This left me alone with Charles and the blob thing. I looked at one and then the other.

I asked Charles, “Notice anything strange in here?”

He squinted fiercely, as if to ask what the hell I was talking about. He appeared to perceive me primarily as an obstacle to fucking.

“Never mind,” I said.

Charles turned to the TV, blinked, and said, “The Alamo,” spitting it out before the contestants on the trivia program could answer.

I looked back. The blob thing was gone, the middle of the room the empty space it usually was. I felt flooded with relief and laughed involuntarily, peering into the recesses of the hall to make sure it hadn’t moved while I was distracted. Everything in the house looked normal again. Maybe, I thought with profound gratitude, my mind was not broken.

I grinned at Charles, my eyes damp in spite of the natural hatred I felt toward him.

He looked at me and said, “I have a body now.”

“What?”

He twisted his head back toward the television.

Nora came back, holding Rasputin wrapped in a bundle of dish towels. The cat looked at me, content to be swaddled in his owner’s arms.

The trivia show was ending. Nora and Rasputin snuggled into the shelter of Charles’s arm. I pretended to watch the credits, waiting for my heartbeat to slow so I could walk back to my room, lock myself inside, and wait for something terrible to happen.

For now, she was happy. “I’ve been having a lot of fun,” she sighed. “But it’s good to be home and safe.”

*

Before she moved in, Nora would bring dead factory farm animals to the pet crematorium where I was the sole employee. My workdays were long and dull and consisted of incinerating dead cats and dogs and depositing their ashes into boxes pet hospital employees came to collect later, so when Nora appeared one morning, rapping shyly on the door’s latticed window and asking for help, it was a welcome break in the monotony.

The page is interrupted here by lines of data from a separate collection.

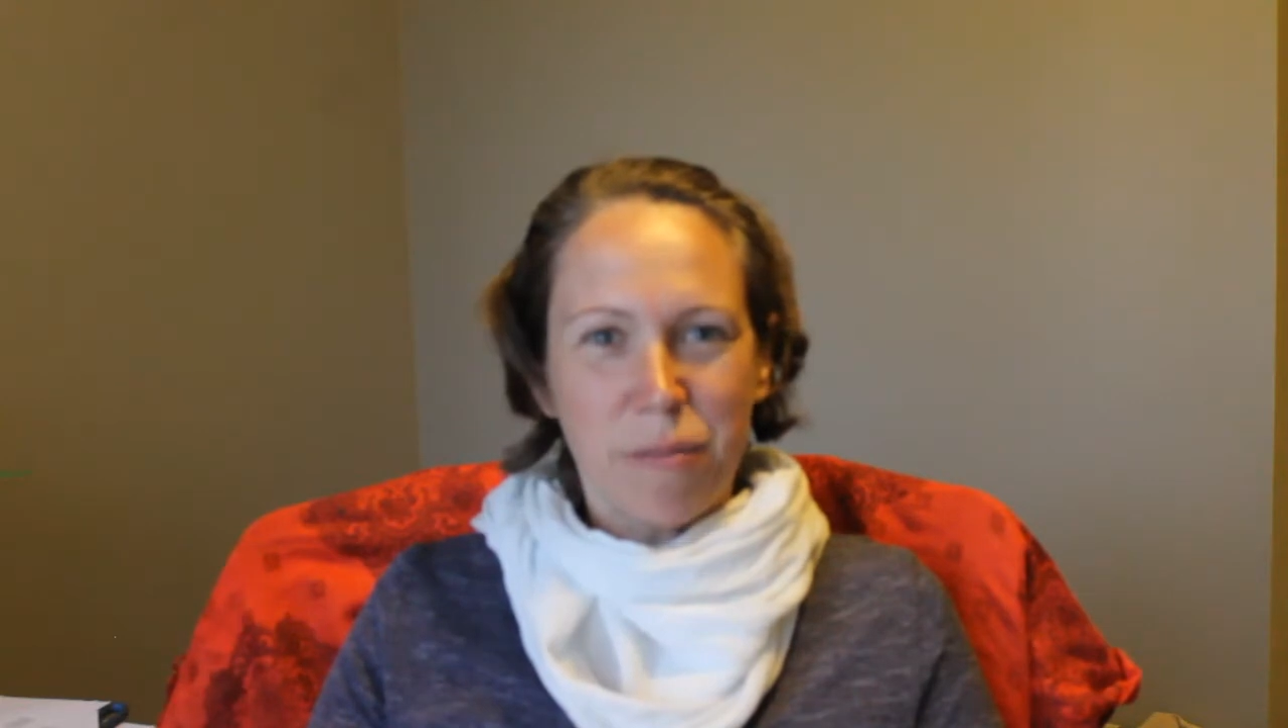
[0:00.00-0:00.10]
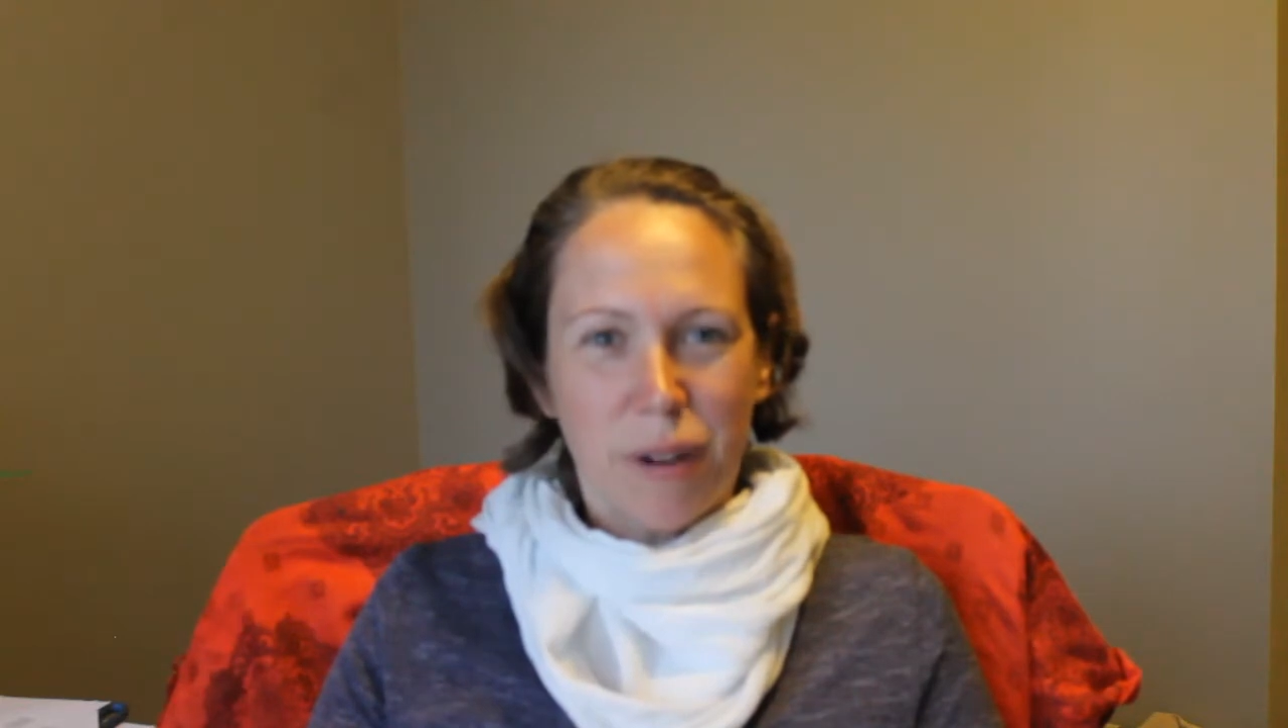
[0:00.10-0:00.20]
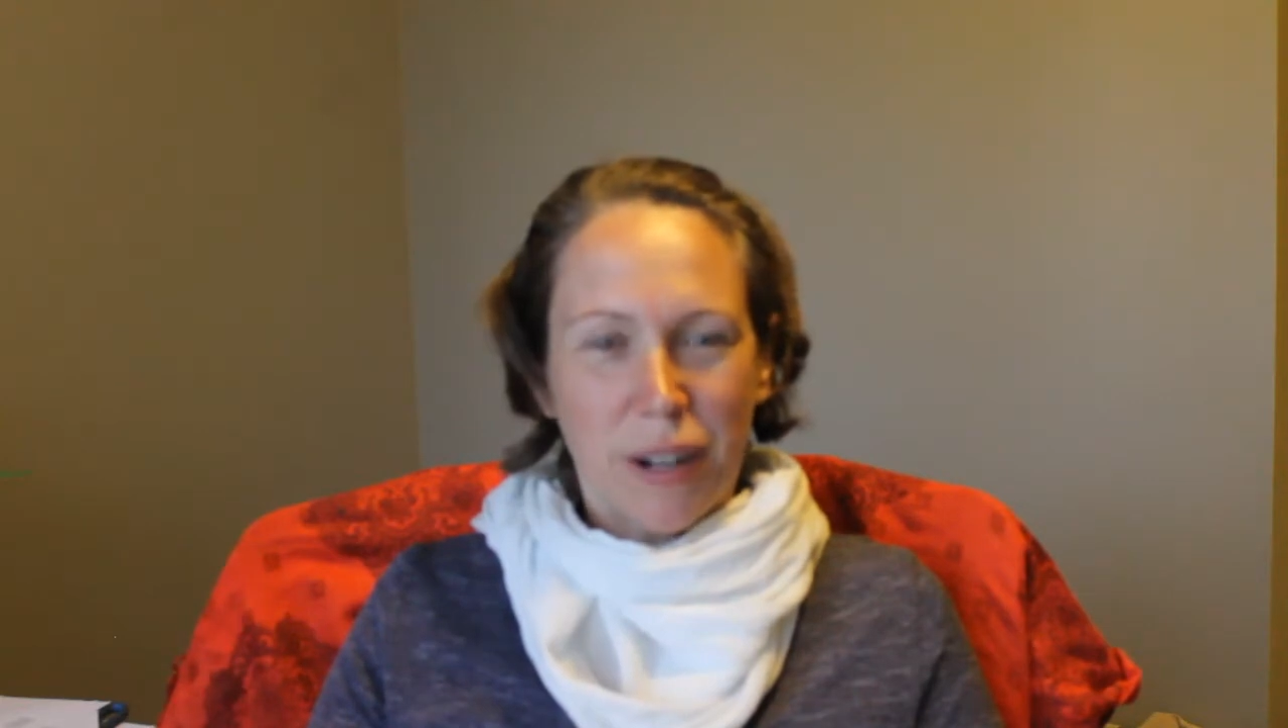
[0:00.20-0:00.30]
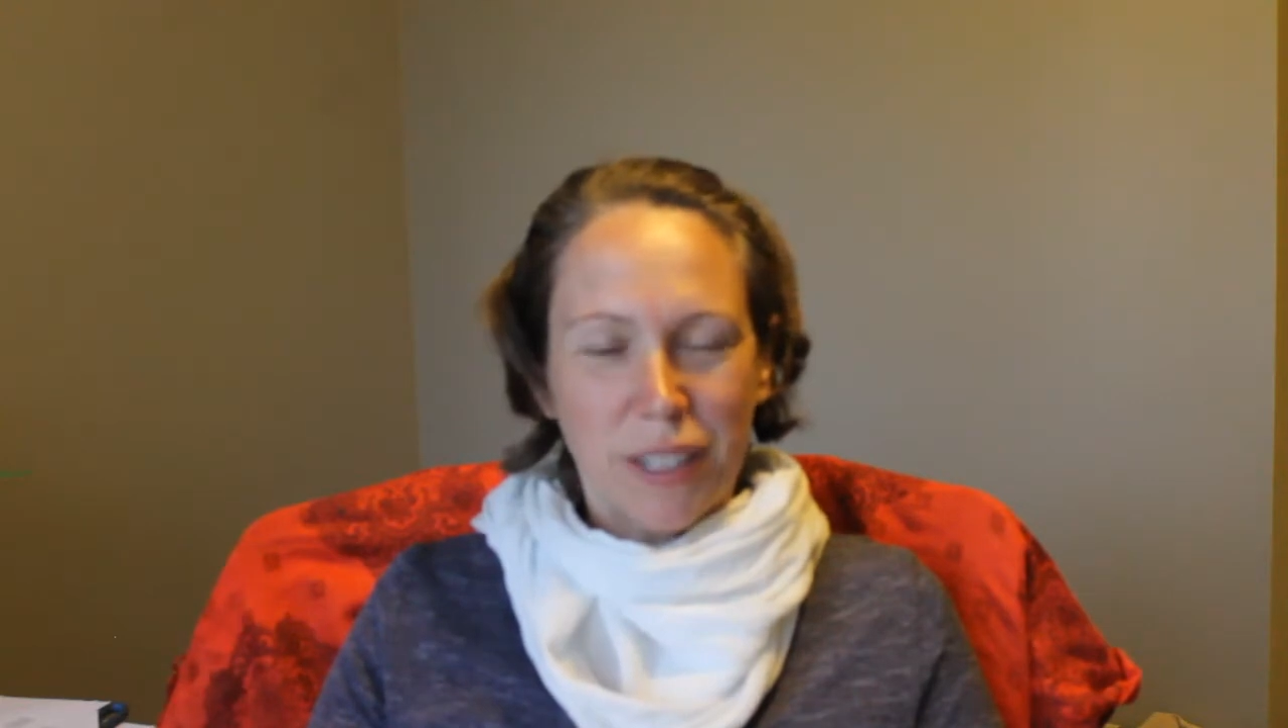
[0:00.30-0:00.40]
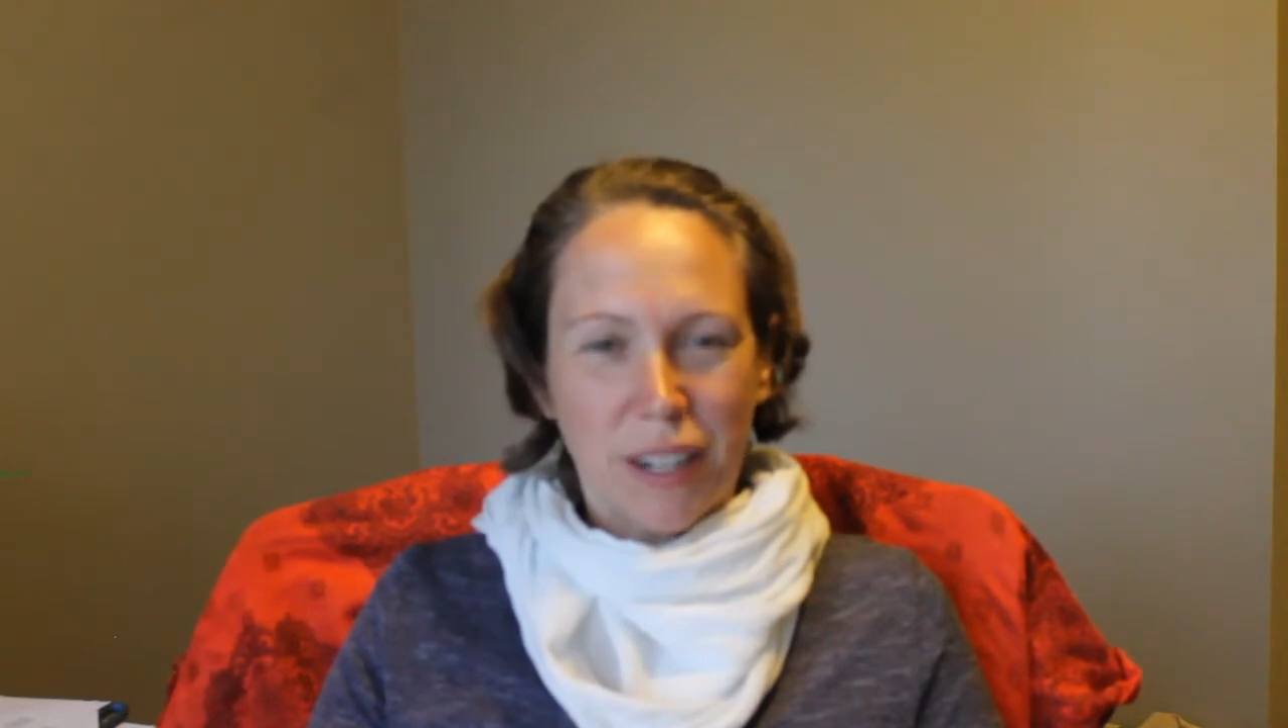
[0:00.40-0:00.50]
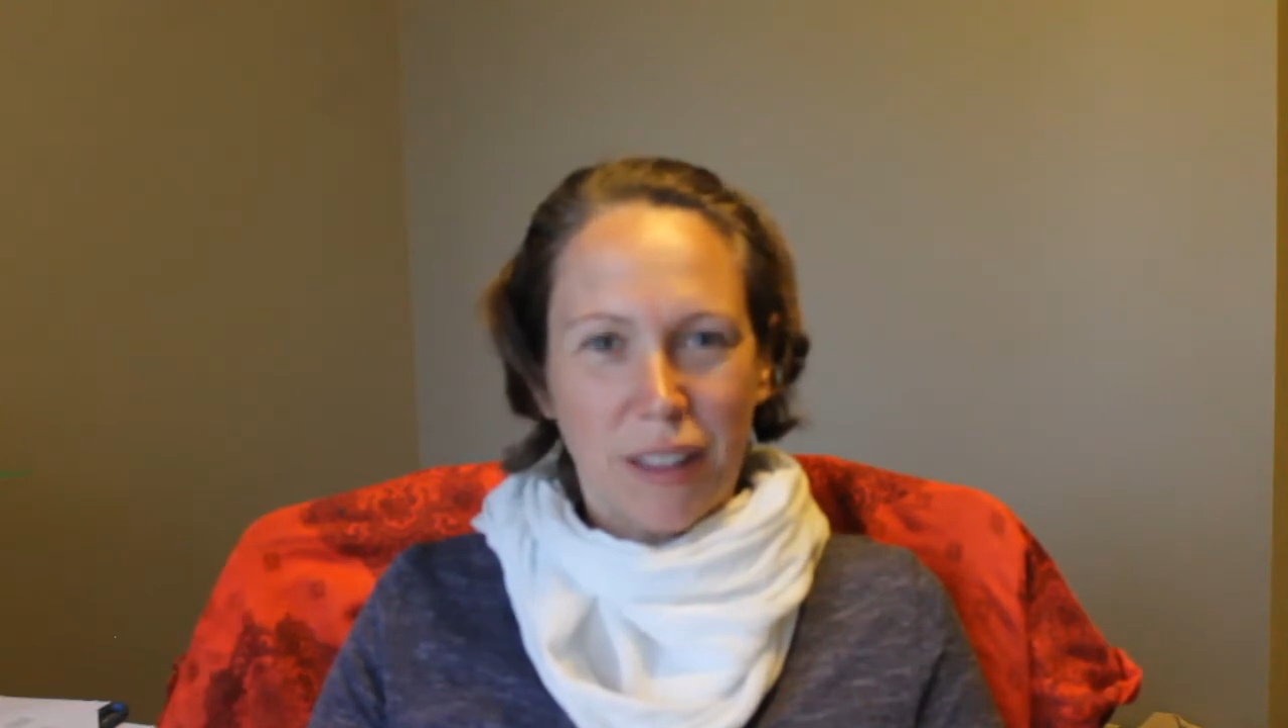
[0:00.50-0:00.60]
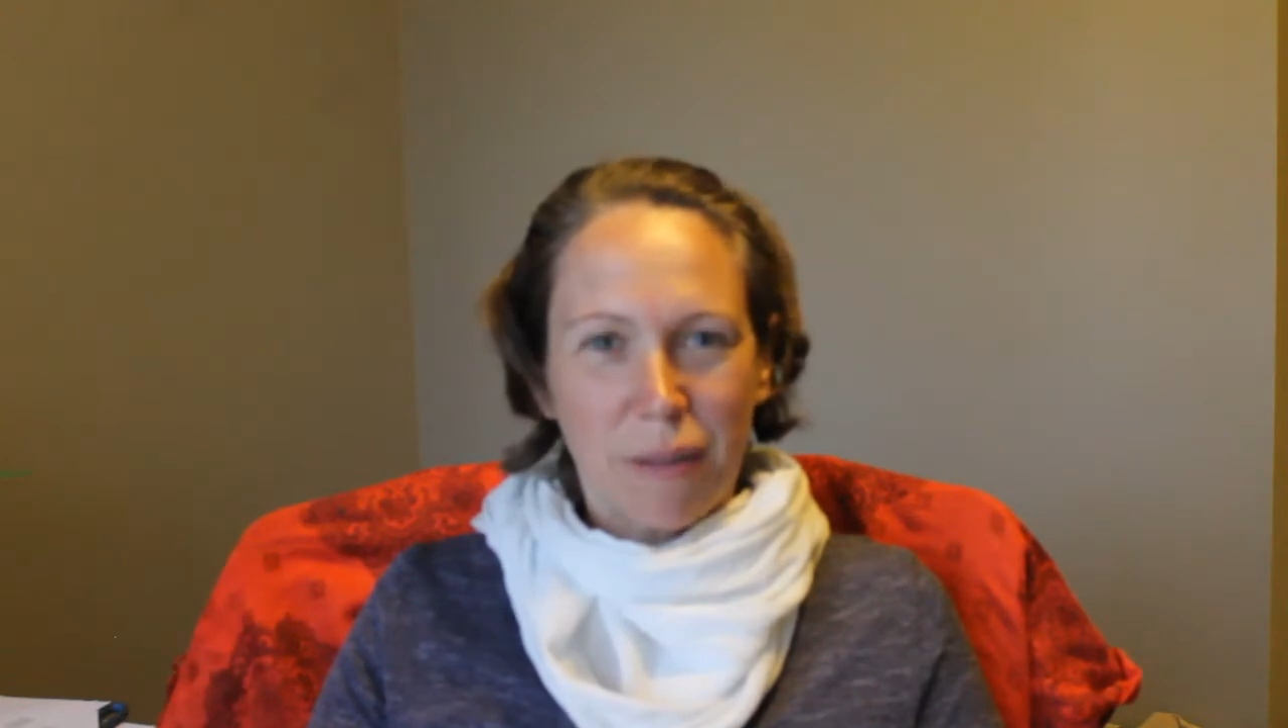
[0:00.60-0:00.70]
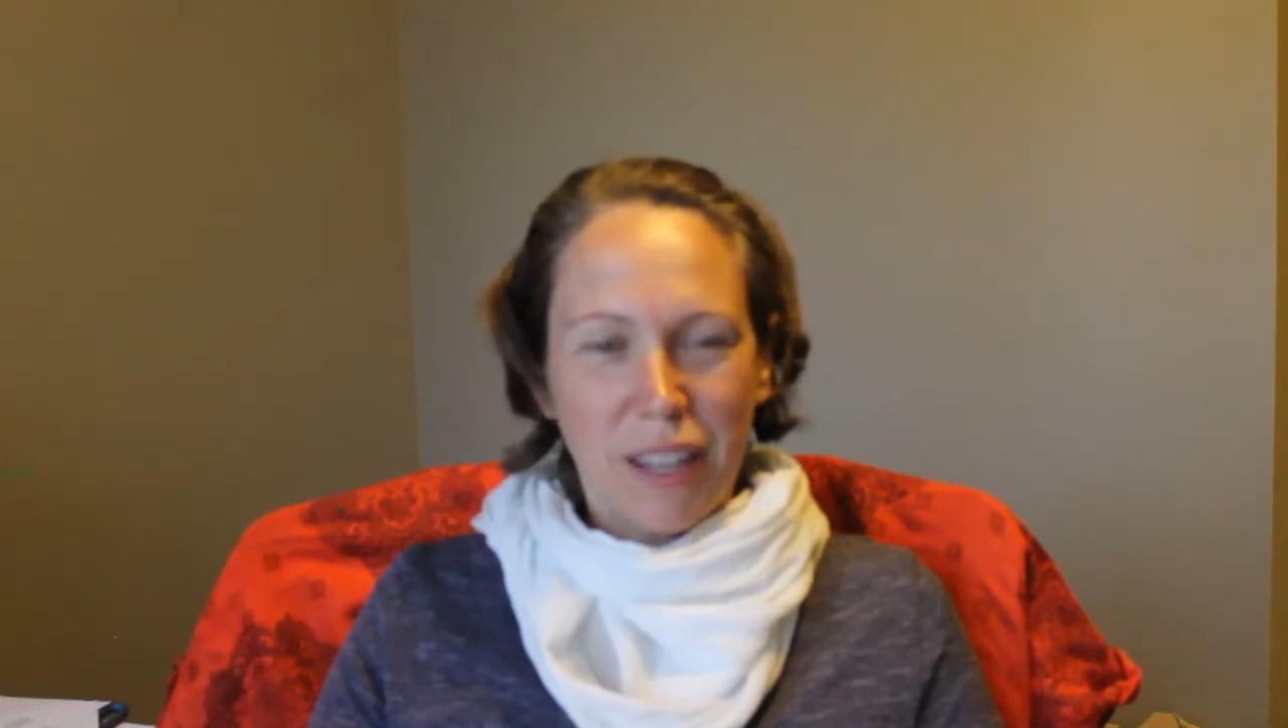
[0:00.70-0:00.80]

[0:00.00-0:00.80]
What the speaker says: project that we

She was then living on a commune where the members cared for rescued chickens, goats, pigs, and lambs from factory farms. Sometimes the animals did not recover, in which case Nora brought them to me. The little corpses were pitiful sights, underdeveloped and obese, mangy, missing eyes and limbs, stinking of shit and piss. I piled them onto the hearth gently, dutifully, sadly aware they’d been mistreated while alive. The big cremation chamber could destroy a thousand pounds in one go, and it never took long to burn them away. Nora hung around, waiting for the ashes to scatter in the river later, and soon we had a routine of making small talk while the oven hummed. Things were easygoing between us, and I soon thought of her as my first real friend, though I would never have admitted that to her.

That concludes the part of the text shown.